# S Tronic Oil Change



## Chris.Tomo (Jan 9, 2017)

Hi,

My car has been into Audi for its service and they have advised that it's due a gearbox oil change in 80 miles. I've been quoted around £300 and apparently it's not part of the service schedule.

Has anyone found it cheaper elsewhere? Is it a mandatory thing? It seems a lot for an oil change.

It would be good to hear others thoughts.

Thanks


----------



## DPG (Dec 7, 2005)

£300?

What TT have you got? It's £225 on my TTS and was the same price on my RSQ3


----------



## Chris.Tomo (Jan 9, 2017)

Just a 2.0 Quattro (230)

Thought it seemed expensive.


----------



## DPG (Dec 7, 2005)

Is it over 3 years old?


----------



## Chris.Tomo (Jan 9, 2017)

No, It will be in September.


----------



## Steve9 (Apr 3, 2019)

Chris, S-tronic fluid change will not be included in routine time-based servicing, but it is in the maintenance schedule on a mileage basis. Audi's recommended change interval is 38,000 miles - probably a conversion from a km value. It's 40,000 miles in the USA.

Fixed price servicing for cars older than 3 years, the price is £225. But no reason you should pay more than that. Still £250 would be better than £300. See link below to one of the Audi franchises, I've used these fixed prices to negotiate when the car is less than 3 years old. The garages think that because you are within warranty period then you are less likely to shop around and charge you a premium, which is largely true (even though independent servicing to the correct standard does not impact warranty)

https://www.swanswaygarages.com/audi/se ... xed-price/


----------



## Pugliese (Aug 4, 2010)

Independent (with access to Audi electronic service records, to update your service book) price £149 - see price list here

https://www.vasstechnik.co.uk/audi-tt-8s


----------



## VorsprungDur (Apr 6, 2018)

Chris.Tomo said:


> Hi,
> 
> My car has been into Audi for its service and they have advised that it's due a gearbox oil change in 80 miles. I've been quoted around £300 and apparently it's not part of the service schedule.
> 
> ...


Get it done at a decent independent Audi specialist. It's an oil change, it's not hard to do and certainly isn't a £300 job.

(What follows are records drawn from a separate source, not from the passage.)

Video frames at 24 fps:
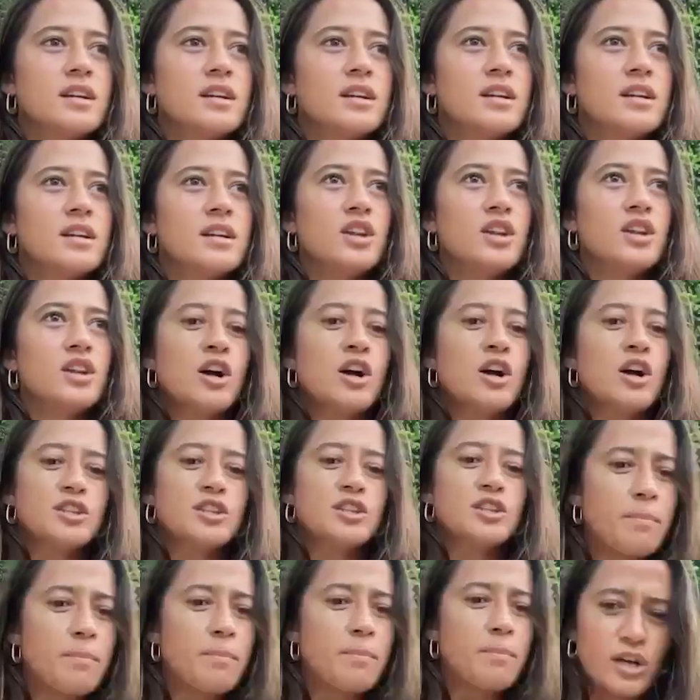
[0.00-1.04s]
not to
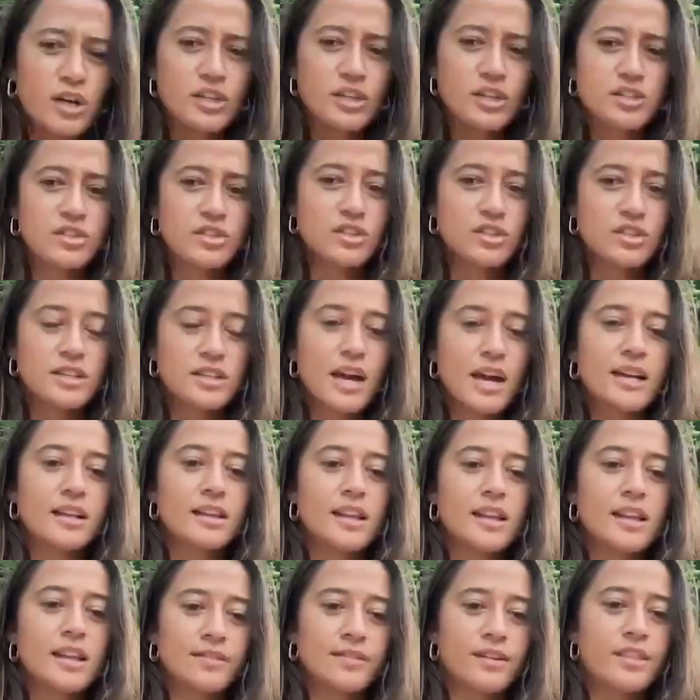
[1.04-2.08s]
push, just kind of let
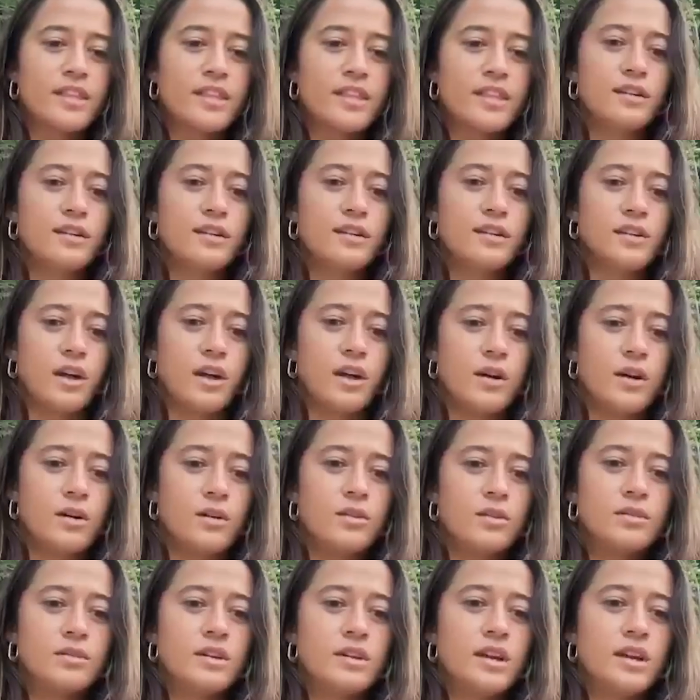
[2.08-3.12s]
everything flow
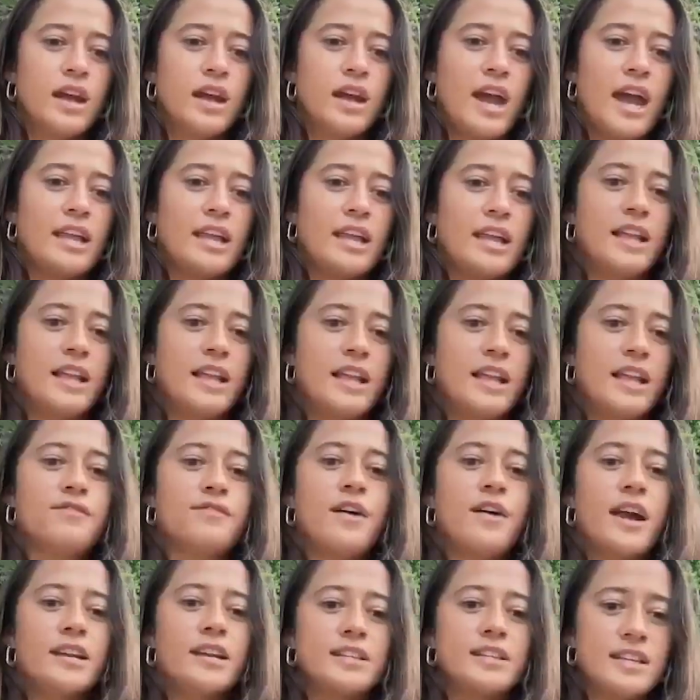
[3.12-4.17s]
and like
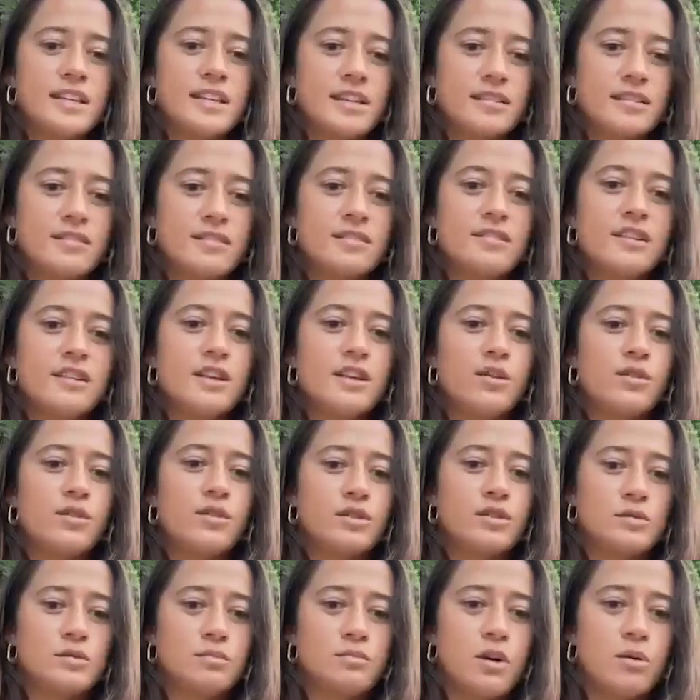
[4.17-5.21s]
finding, you know,
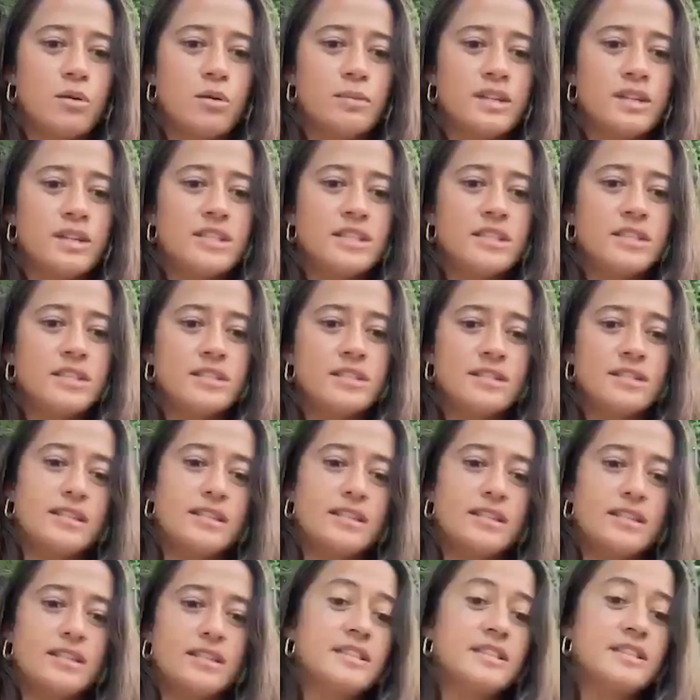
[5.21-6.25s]
those moments in
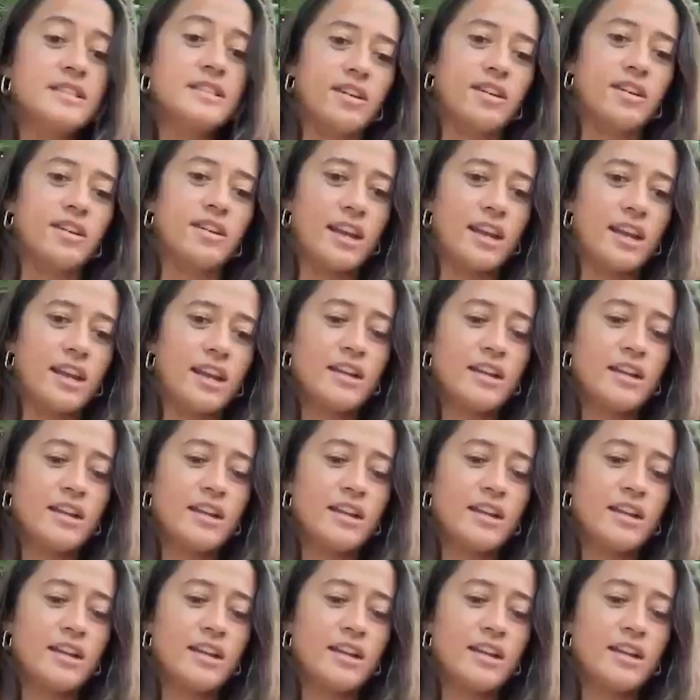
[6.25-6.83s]
sincerity.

What part of the UK are you in?


----------



## macaddict111 (Jun 13, 2018)

It's a surprisingly involved process, it's one of the few maintenance items I'll take to the dealer for. AFAIK you're basically filling through the drain, and getting the level is very important and difficult (I think you have to command the electric pump on?)


----------



## leopard (May 1, 2015)

^^^^
This is true but not a biggy if the servicing agent has the correct tools.
I would expect to pay no more than £120 for this at a decent
independent.


----------



## VorsprungDur (Apr 6, 2018)

macaddict111 said:


> It's a surprisingly involved process, it's one of the few maintenance items I'll take to the dealer for. AFAIK you're basically filling through the drain, and getting the level is very important and difficult (I think you have to command the electric pump on?)


I agree it's a bit harder than a standard oil change but an Audi specialist will have done this hundreds of times. The only really tricky bit is filling it back up. As you correctly said it's filled from the bottom through the drain. Important not to overfill.


----------



## kevin#34 (Jan 8, 2019)

in my opinion, it's more than just "a bit harder then an engine oil change".
After refilling, correct oil level check must be done with ODIS/VAG/VCDS, since you have to make the reading at precise oil temperature (no less than 38C/no more than 50C, if I remember well).
Also, transmission oil pan disassembly and cleaning is highly recommended.
This does not mean that is something exclusive of Audi workshops, however it requires some skills and dedicated tools that not all independents might have.


----------



## VorsprungDur (Apr 6, 2018)

kevin#34 said:


> in my opinion, it's more than just "a bit harder then an engine oil change".
> After refilling, correct oil level check must be done with ODIS/VAG/VCDS, since you have to make the reading at precise oil temperature (no less than 38C/no more than 50C, if I remember well).
> Also, transmission oil pan disassembly and cleaning is highly recommended.
> This does not mean that is something exclusive of Audi workshops, however it requires some skills and dedicated tools that not all independents might have.


Note the words "decent independent Audi specialist".

I'm not suggesting for one minute that you whip it down to Kwik Fit or any old dodgy back street garage.


----------



## Chris.Tomo (Jan 9, 2017)

Thanks for the replies everyone. I will shop around for quotes from Audi specialists and see if Audi have any appetite to match the best quote.

In regards to location, I am in Manchester.


----------



## DPG (Dec 7, 2005)

https://www.awesomegti.com/

When the website is working


----------



## handyman (Mar 8, 2009)

My TTS is coming up to 34k miles and is just over 2 years old.
Bath Audi have quoted me about £730 to do the following:

- Spark plugs
- Oil change and inspection
- Gearbox oil change
- Pollen filter change

This is a shock. My last service was about £280!

From what I have read, it seems like the only thing actually needed is the oil change and inspection.
Who is right?


----------



## scott65742 (Dec 31, 2017)

Here's a screenshot of the additional work from the myAudi app.


----------



## DPG (Dec 7, 2005)

handyman said:


> My TTS is coming up to 34k miles and is just over 2 years old.
> Bath Audi have quoted me about £730 to do the following:
> 
> - Spark plugs
> ...


Sounds about right if they are including all the 40k mile serviceable items.

How quickly will you do 6k miles?


----------



## handyman (Mar 8, 2009)

Thanks both.

I doubt that I'll do 6k in 6 months, so I'll tell them to stick with what is actually due.
Cheeky sods!


----------